*About this exercise*. Please output exactly the part of the records below that opens with the line containing "[00:00:35.30 to 00:00:36.30]" and closes with the line containing "[00:00:45.30 to 00:00:46.22]", both lines included, and nothing else.

(Data extracted from a collection)
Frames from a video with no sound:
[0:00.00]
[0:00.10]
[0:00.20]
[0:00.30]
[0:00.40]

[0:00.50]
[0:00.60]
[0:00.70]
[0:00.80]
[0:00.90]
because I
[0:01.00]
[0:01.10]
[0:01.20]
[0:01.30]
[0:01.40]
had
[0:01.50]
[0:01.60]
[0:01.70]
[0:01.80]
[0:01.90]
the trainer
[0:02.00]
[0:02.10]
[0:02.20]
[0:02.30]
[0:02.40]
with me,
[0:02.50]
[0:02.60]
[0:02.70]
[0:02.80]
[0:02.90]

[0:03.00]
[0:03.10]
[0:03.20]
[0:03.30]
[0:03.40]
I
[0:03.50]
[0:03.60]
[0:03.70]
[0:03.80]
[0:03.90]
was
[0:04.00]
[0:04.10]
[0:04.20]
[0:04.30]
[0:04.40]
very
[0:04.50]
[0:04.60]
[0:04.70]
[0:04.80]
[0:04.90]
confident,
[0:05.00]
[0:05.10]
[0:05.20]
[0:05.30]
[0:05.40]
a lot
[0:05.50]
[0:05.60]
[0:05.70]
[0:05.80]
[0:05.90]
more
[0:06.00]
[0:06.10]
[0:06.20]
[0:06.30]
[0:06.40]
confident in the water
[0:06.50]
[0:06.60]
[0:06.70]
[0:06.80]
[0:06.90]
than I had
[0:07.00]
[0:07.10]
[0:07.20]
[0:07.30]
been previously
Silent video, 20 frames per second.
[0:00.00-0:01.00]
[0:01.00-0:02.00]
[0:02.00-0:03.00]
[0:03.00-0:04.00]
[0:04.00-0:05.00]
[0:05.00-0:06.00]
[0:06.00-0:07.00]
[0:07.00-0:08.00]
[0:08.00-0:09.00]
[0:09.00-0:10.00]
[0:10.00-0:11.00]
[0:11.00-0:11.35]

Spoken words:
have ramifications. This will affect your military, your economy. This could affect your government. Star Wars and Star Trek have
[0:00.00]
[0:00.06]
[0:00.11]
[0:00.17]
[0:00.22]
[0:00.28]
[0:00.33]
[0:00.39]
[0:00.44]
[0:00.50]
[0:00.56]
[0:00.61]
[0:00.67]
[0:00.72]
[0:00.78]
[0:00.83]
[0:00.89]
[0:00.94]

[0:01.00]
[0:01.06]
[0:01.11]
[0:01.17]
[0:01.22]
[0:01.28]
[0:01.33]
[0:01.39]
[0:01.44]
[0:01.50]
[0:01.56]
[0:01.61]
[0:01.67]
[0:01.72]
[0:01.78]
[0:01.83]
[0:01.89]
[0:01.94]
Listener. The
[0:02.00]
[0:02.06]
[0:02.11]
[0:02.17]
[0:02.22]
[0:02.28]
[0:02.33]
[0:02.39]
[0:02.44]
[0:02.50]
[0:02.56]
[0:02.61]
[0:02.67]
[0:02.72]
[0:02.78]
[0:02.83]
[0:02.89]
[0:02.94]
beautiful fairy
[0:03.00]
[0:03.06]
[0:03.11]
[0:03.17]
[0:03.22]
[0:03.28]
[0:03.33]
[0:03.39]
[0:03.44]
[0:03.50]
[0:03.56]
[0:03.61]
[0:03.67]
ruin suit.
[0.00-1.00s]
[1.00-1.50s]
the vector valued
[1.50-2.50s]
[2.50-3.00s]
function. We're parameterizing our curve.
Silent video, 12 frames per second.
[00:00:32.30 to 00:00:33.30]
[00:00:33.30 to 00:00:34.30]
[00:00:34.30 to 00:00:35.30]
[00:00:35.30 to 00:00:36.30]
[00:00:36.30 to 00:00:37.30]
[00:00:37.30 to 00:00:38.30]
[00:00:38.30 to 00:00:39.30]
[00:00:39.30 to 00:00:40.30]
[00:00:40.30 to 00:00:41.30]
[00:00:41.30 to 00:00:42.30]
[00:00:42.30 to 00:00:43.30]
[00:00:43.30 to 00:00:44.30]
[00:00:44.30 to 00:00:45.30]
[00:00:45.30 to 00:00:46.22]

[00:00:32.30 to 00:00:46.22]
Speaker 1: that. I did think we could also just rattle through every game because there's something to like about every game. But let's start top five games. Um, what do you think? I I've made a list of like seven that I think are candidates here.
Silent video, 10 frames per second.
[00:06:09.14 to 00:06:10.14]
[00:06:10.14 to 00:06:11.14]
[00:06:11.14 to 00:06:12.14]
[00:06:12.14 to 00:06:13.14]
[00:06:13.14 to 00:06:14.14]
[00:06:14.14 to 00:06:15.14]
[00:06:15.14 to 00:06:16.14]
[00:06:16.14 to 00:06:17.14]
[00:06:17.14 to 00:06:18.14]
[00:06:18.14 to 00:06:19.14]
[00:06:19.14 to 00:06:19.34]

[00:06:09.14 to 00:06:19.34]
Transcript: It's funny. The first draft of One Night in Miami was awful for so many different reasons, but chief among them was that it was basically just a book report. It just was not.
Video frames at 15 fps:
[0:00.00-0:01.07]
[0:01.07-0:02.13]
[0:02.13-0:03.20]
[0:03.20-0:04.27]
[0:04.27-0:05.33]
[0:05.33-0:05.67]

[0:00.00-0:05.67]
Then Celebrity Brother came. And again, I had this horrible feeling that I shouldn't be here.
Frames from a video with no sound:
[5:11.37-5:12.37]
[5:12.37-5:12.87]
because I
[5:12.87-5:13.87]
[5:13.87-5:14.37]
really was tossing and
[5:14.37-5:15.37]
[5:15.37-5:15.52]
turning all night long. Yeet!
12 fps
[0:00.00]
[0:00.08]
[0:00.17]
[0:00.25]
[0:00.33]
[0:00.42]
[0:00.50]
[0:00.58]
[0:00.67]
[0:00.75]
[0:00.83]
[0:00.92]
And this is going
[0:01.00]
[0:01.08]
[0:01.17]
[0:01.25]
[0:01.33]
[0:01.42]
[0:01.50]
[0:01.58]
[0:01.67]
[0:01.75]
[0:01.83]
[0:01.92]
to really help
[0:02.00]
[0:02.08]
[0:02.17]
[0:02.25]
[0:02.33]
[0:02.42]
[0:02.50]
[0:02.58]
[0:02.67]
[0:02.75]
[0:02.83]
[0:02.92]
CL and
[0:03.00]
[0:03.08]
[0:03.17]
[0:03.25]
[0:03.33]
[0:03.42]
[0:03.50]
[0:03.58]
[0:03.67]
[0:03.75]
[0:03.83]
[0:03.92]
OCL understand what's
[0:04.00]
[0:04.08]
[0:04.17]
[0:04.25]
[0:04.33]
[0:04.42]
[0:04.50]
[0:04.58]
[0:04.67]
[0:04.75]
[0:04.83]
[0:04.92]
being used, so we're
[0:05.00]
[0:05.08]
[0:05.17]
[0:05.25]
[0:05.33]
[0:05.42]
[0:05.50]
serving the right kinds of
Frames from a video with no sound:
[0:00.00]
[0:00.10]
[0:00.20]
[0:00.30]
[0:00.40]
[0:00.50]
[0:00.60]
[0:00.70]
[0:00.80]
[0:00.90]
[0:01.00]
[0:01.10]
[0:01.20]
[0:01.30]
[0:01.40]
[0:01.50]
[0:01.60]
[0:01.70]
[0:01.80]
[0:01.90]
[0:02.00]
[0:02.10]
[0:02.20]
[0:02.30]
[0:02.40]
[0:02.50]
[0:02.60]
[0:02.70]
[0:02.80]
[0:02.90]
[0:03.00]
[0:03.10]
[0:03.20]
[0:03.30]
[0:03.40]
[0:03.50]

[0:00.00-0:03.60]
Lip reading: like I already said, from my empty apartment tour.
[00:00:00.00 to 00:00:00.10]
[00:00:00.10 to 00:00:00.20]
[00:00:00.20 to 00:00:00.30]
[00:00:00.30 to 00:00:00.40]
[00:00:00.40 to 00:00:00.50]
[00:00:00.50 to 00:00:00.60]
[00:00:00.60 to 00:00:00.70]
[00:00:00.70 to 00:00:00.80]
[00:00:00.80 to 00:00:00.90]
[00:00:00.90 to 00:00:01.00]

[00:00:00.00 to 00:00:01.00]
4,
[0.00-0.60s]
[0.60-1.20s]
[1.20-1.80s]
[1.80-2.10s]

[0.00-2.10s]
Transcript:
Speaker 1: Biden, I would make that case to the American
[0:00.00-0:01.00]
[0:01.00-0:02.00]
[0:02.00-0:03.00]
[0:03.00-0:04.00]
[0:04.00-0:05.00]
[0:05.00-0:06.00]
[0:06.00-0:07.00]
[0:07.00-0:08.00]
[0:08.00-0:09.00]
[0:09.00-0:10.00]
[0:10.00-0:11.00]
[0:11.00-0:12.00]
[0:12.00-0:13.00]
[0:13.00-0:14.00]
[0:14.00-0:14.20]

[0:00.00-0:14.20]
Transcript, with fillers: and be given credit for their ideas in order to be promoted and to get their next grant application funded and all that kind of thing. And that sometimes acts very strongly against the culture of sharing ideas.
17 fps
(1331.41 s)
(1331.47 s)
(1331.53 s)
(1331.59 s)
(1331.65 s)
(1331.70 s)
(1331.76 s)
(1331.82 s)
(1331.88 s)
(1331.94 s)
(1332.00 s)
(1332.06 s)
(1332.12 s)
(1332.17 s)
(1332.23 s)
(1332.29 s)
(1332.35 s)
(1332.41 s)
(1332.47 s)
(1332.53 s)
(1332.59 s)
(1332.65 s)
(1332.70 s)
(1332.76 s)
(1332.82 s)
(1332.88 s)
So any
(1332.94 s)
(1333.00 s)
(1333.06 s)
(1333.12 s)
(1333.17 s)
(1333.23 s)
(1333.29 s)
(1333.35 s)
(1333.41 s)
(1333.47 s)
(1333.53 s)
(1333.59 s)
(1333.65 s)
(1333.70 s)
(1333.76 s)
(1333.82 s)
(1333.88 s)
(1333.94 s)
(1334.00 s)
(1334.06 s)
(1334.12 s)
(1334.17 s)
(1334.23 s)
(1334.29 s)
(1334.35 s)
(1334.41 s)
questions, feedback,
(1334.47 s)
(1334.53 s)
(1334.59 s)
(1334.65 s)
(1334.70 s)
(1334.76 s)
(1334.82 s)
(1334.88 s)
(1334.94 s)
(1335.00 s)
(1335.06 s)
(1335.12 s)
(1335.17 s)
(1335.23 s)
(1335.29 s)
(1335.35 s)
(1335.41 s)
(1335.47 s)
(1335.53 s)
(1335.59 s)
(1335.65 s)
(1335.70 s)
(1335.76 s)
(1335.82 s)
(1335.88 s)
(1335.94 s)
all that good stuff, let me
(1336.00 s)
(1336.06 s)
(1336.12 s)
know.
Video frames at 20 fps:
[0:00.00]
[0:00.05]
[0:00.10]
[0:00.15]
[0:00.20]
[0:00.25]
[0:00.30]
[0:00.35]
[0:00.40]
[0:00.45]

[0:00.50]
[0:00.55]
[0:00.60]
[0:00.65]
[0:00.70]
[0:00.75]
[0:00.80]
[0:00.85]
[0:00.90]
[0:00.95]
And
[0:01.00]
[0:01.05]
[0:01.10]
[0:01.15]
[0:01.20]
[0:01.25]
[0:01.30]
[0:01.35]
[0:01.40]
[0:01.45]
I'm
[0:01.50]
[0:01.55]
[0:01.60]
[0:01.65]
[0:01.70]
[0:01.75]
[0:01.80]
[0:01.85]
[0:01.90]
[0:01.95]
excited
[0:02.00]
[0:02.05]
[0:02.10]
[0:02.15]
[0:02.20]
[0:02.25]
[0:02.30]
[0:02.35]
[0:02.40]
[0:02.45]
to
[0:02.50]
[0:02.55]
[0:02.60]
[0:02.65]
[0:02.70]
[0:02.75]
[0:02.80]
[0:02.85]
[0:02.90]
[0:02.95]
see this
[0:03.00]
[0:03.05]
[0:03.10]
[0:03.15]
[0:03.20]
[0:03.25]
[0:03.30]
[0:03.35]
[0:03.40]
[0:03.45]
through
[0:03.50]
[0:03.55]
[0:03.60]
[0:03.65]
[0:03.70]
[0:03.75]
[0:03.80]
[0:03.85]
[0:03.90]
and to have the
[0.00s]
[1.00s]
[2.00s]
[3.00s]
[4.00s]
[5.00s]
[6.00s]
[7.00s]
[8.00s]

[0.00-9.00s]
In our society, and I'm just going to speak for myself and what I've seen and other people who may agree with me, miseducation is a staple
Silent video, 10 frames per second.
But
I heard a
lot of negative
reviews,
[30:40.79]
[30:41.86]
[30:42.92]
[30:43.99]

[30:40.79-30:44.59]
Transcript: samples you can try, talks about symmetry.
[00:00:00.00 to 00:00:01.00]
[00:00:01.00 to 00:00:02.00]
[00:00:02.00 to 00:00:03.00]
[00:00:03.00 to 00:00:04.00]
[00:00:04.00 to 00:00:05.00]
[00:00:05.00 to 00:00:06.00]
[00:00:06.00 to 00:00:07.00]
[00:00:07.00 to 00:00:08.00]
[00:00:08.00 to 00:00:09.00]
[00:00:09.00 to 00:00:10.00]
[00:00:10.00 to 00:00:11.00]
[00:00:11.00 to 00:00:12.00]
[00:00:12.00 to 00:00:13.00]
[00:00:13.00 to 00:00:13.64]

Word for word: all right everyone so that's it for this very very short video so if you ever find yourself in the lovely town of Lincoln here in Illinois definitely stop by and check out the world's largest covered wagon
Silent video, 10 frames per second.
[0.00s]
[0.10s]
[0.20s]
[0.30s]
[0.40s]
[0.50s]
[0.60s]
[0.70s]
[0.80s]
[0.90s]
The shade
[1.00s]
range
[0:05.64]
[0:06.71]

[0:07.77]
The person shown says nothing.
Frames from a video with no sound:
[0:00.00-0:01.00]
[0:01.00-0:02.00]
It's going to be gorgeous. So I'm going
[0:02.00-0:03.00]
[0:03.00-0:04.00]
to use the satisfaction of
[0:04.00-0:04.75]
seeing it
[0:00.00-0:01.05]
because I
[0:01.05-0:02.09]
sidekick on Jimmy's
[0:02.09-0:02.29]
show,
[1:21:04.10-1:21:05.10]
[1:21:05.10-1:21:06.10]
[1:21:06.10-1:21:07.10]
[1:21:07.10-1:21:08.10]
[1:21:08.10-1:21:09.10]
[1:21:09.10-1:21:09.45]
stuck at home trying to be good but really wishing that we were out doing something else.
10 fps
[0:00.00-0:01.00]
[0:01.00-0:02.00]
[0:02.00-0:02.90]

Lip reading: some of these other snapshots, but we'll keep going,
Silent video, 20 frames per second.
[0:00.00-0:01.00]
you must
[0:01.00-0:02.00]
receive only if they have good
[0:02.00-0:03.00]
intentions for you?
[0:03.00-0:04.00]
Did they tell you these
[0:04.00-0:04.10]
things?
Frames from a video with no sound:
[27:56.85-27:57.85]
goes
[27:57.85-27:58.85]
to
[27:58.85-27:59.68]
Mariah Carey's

*Exercise solution*.
[00:00:35.30 to 00:00:36.30]
[00:00:36.30 to 00:00:37.30]
[00:00:37.30 to 00:00:38.30]
[00:00:38.30 to 00:00:39.30]
[00:00:39.30 to 00:00:40.30]
[00:00:40.30 to 00:00:41.30]
[00:00:41.30 to 00:00:42.30]
[00:00:42.30 to 00:00:43.30]
[00:00:43.30 to 00:00:44.30]
[00:00:44.30 to 00:00:45.30]
[00:00:45.30 to 00:00:46.22]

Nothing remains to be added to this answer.